Expedia Group Posts Strong Q3 2025 Earnings, Beats Estimates, Raises Full‑Year Guidance

EXPE
November 07, 2025

Expedia Group reported third‑quarter 2025 results that surpassed analyst expectations, with revenue of $4.412 billion—up 9 % from $4.06 billion in Q3 2024—and adjusted earnings per share of $7.57, a 23 % increase over the prior year. The adjusted EPS beat the consensus estimate of $7.21 by $0.36, while revenue exceeded the $4.30 billion forecast by $0.112 billion.

Gross bookings climbed 12 % to $30.73 billion, driven by a 26 % jump in B2B bookings and a 7 % rise in consumer bookings. B2B revenue reached $1.39 billion, up 18 % YoY, while B2C revenue grew 3.7 % to $2.88 billion, underscoring the company’s dual‑channel strategy.

Adjusted EBITDA margin expanded 208 basis points to 33 % from 31 % in the same quarter last year, and adjusted EBIT margin grew 373 basis points. The lift reflects disciplined cost control, higher average daily rates, and the continued deployment of AI‑driven efficiencies that have reduced marketing spend per booking and improved partner content quality.

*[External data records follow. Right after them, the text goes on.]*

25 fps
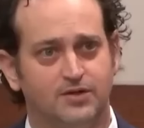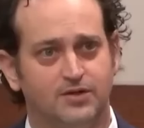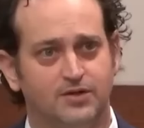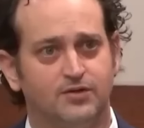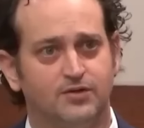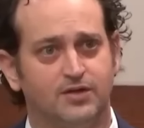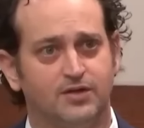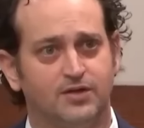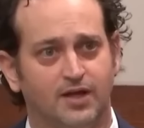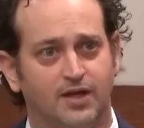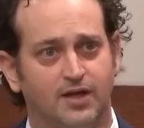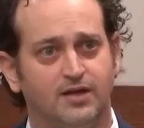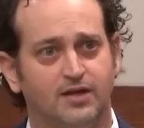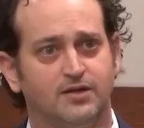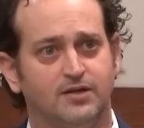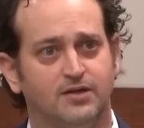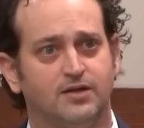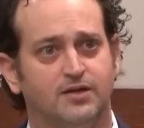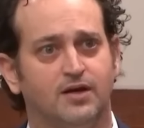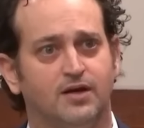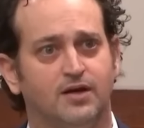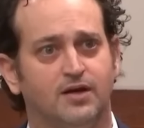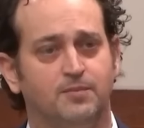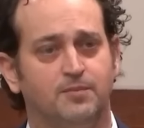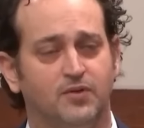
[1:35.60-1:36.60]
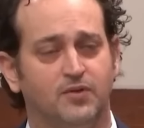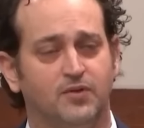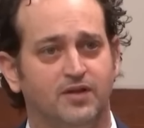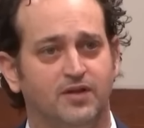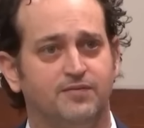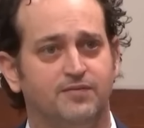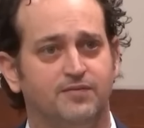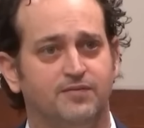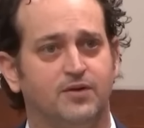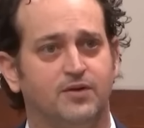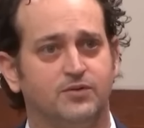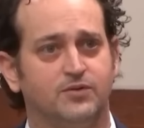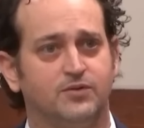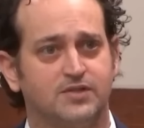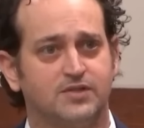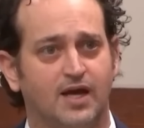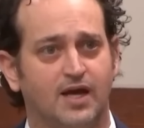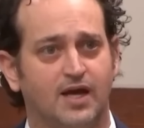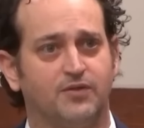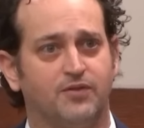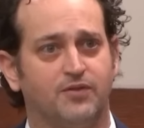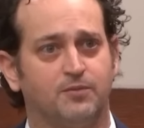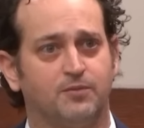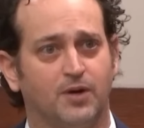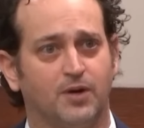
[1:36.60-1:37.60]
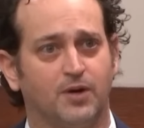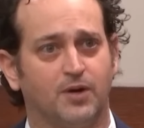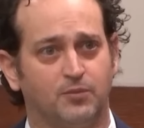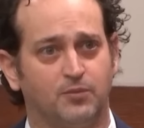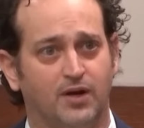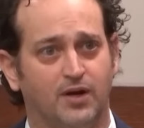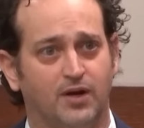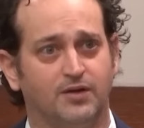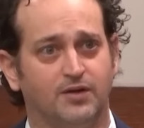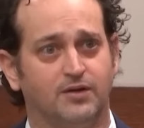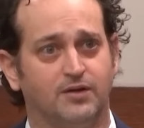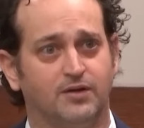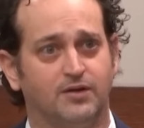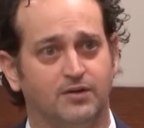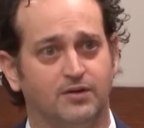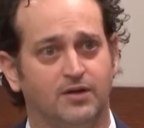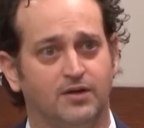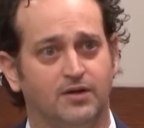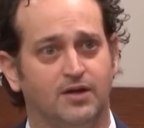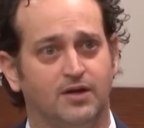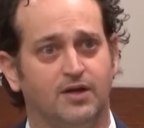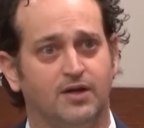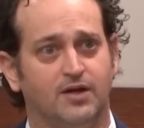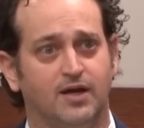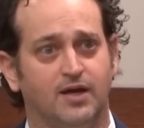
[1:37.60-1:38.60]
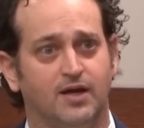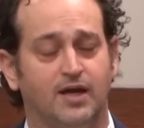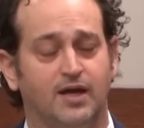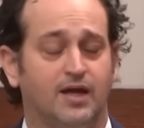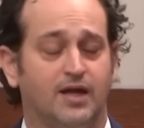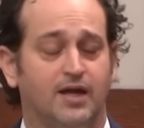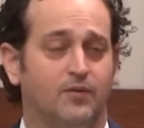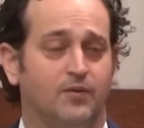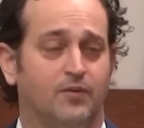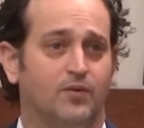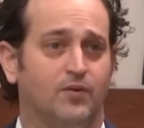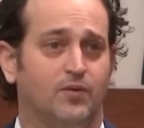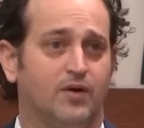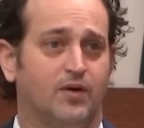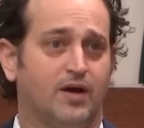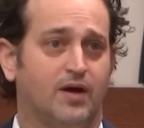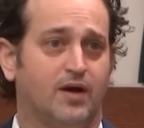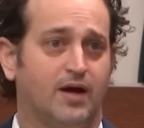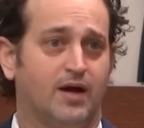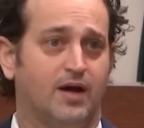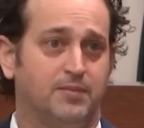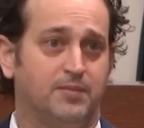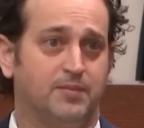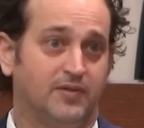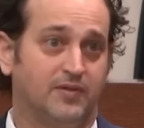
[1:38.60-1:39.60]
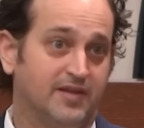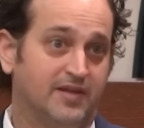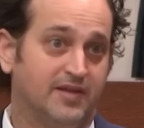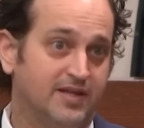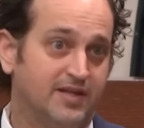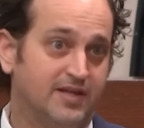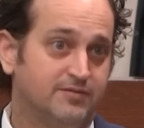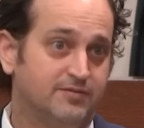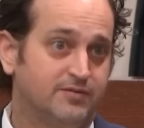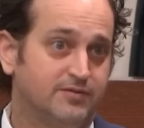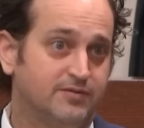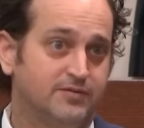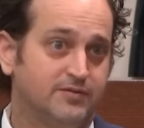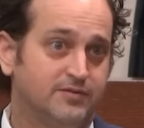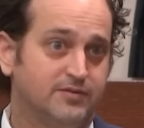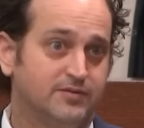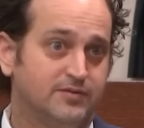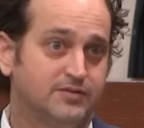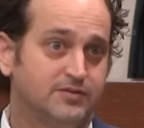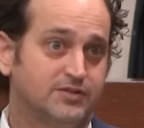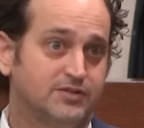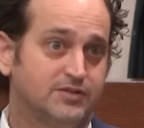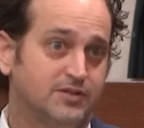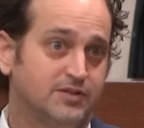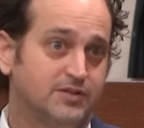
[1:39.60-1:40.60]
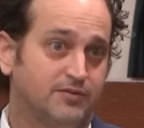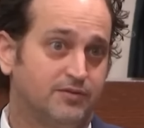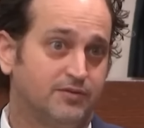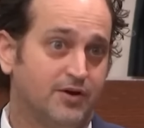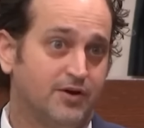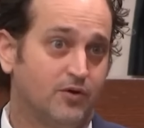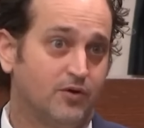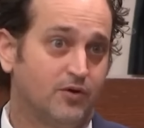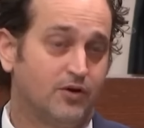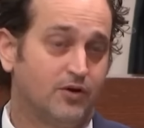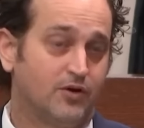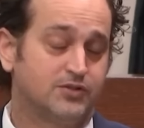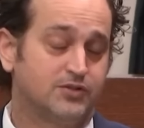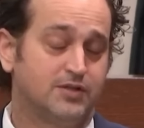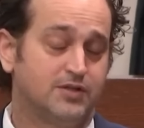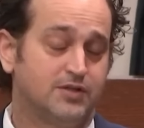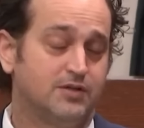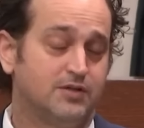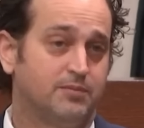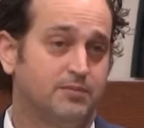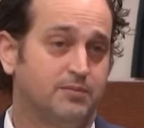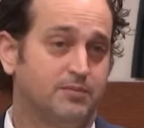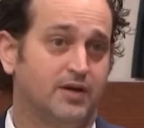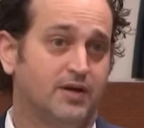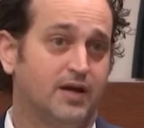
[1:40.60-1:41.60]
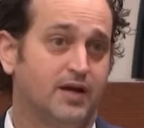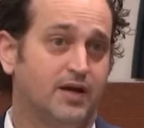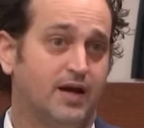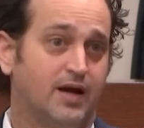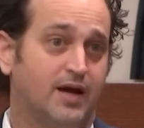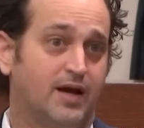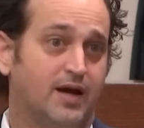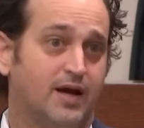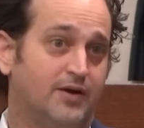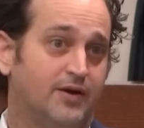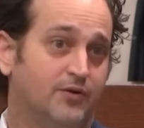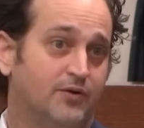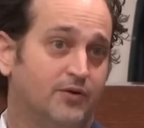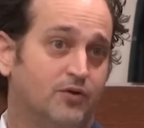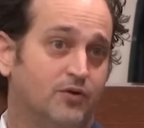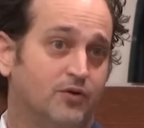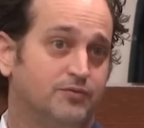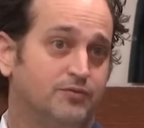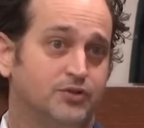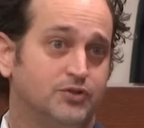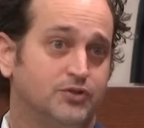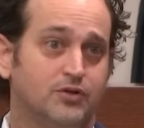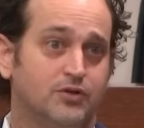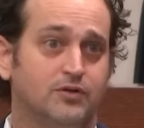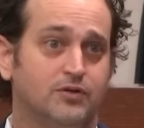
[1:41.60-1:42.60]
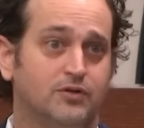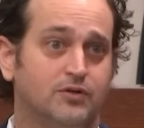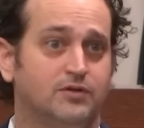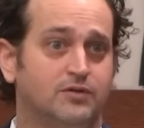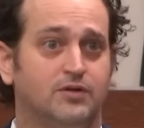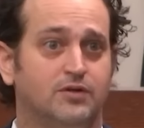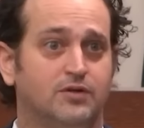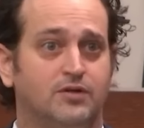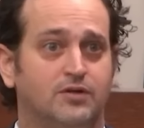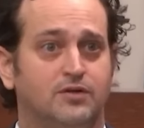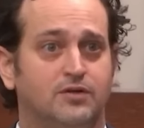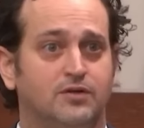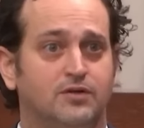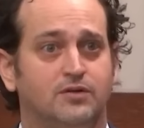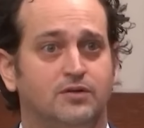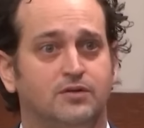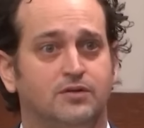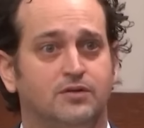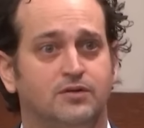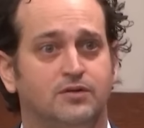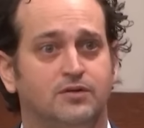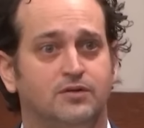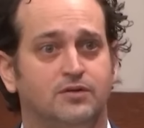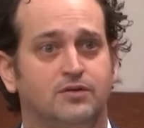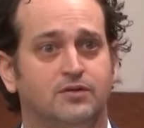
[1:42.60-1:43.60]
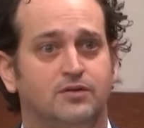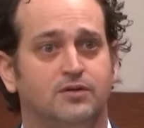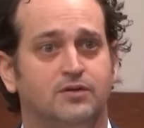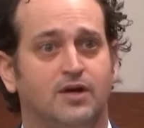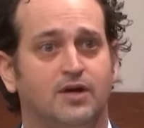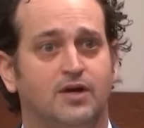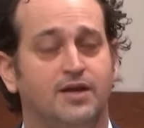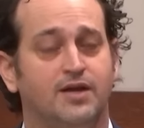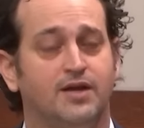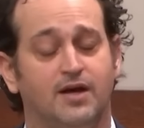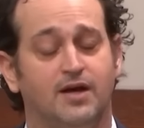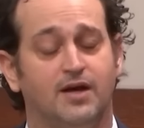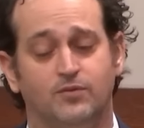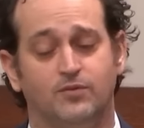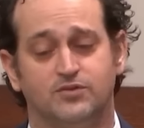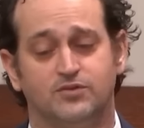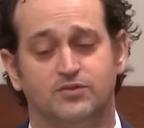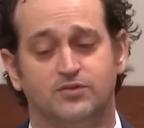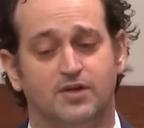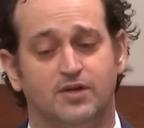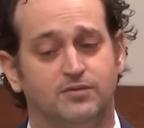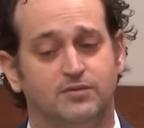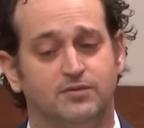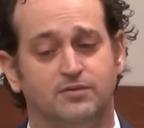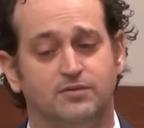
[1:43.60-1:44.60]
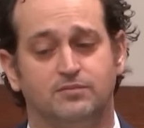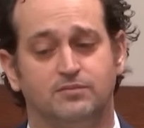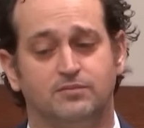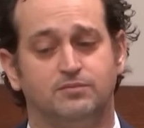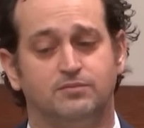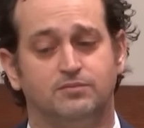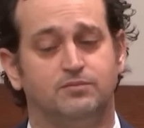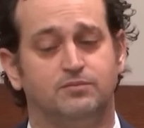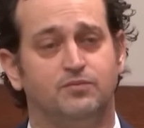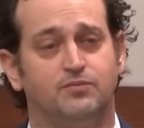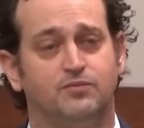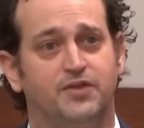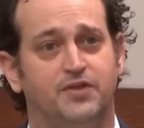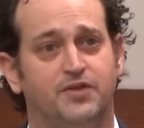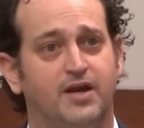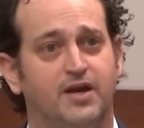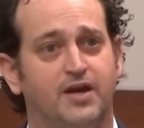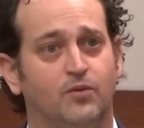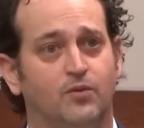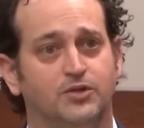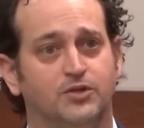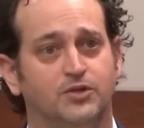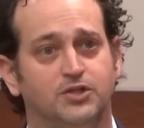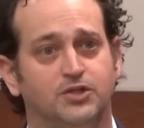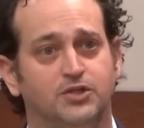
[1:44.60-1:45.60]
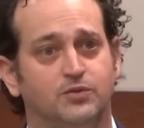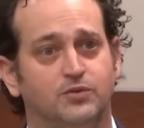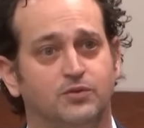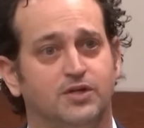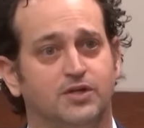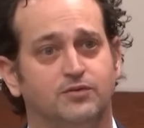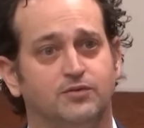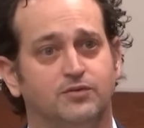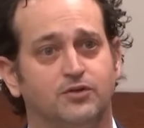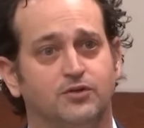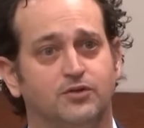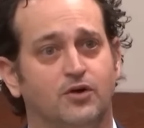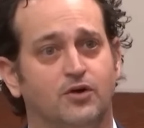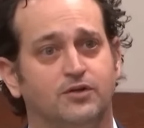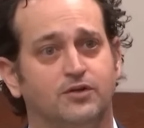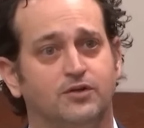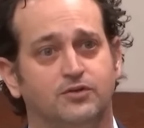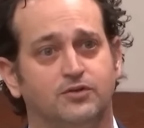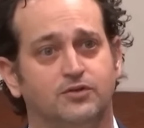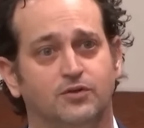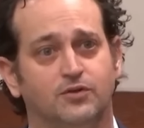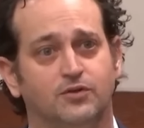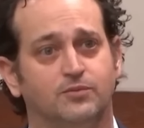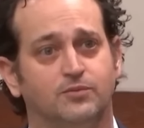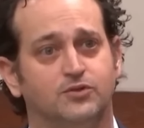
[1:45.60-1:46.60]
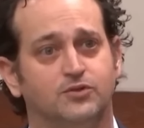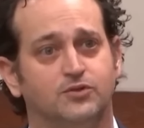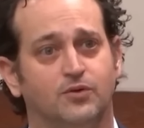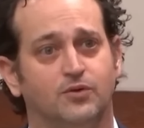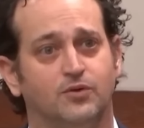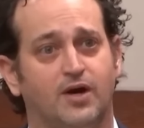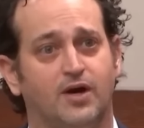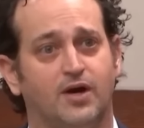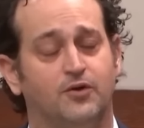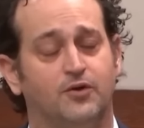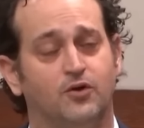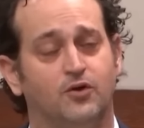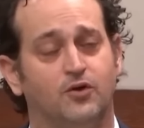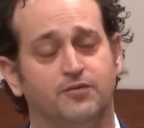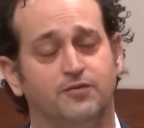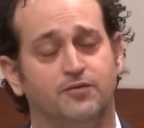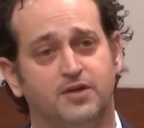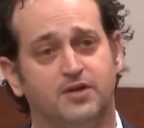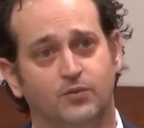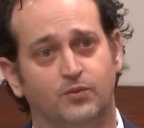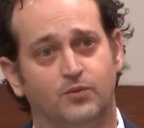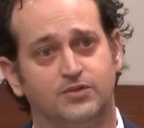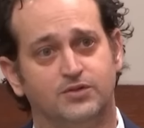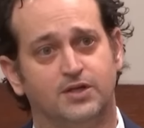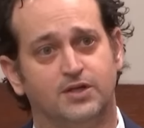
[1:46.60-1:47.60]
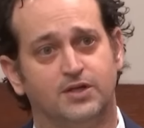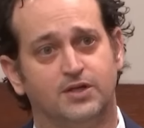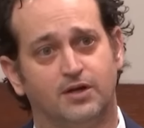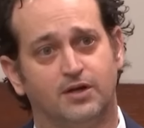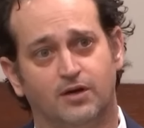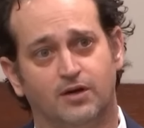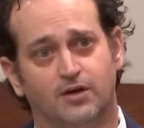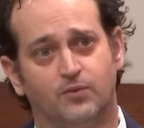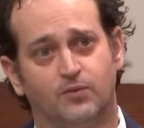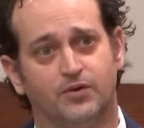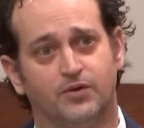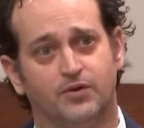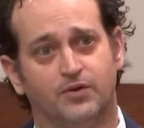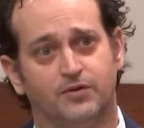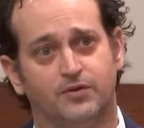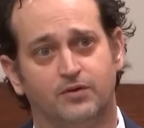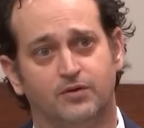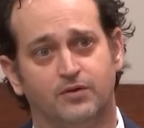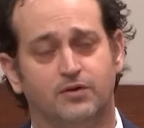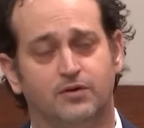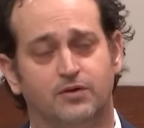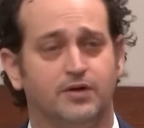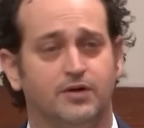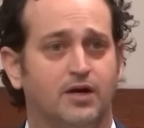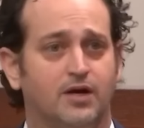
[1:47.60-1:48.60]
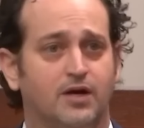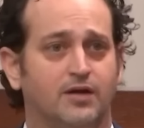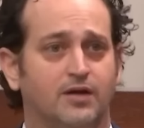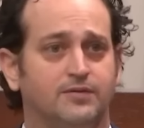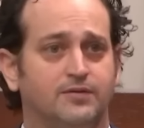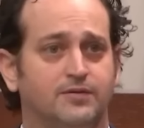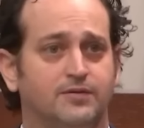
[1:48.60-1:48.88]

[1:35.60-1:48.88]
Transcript: today, I believe that it was Katherine Magbanua, and I believe Sigfredo Garcia, but I don't know for sure. I was never there when she was ever talking to him, so I don't know if he was in on it with her or not.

Management raised full‑year guidance, projecting revenue growth of 6 % to 8 % and an adjusted EBITDA margin expansion of 2 % to 4 %. CEO Ariane Gorin highlighted the “improved demand environment, disciplined execution and progress on our strategic priorities,” noting that B2B had “another fantastic quarter” and that AI integration is “injecting AI into our partner experiences… improving content and targeting.”

The quarter also saw Expedia repurchase $451 million of shares and declare a quarterly dividend of $0.40 per share, reinforcing its commitment to shareholder returns. The results reinforce Expedia’s competitive position against peers such as Booking Holdings and Airbnb, as the company’s B2B engine continues to deliver double‑digit growth while consumer demand rebounds in the U.S.

Overall, the earnings beat, margin expansion, and upward guidance signal that Expedia’s focus on cost discipline, AI investment, and B2B growth is translating into stronger financial performance, positioning the company for continued resilience in a recovering travel market.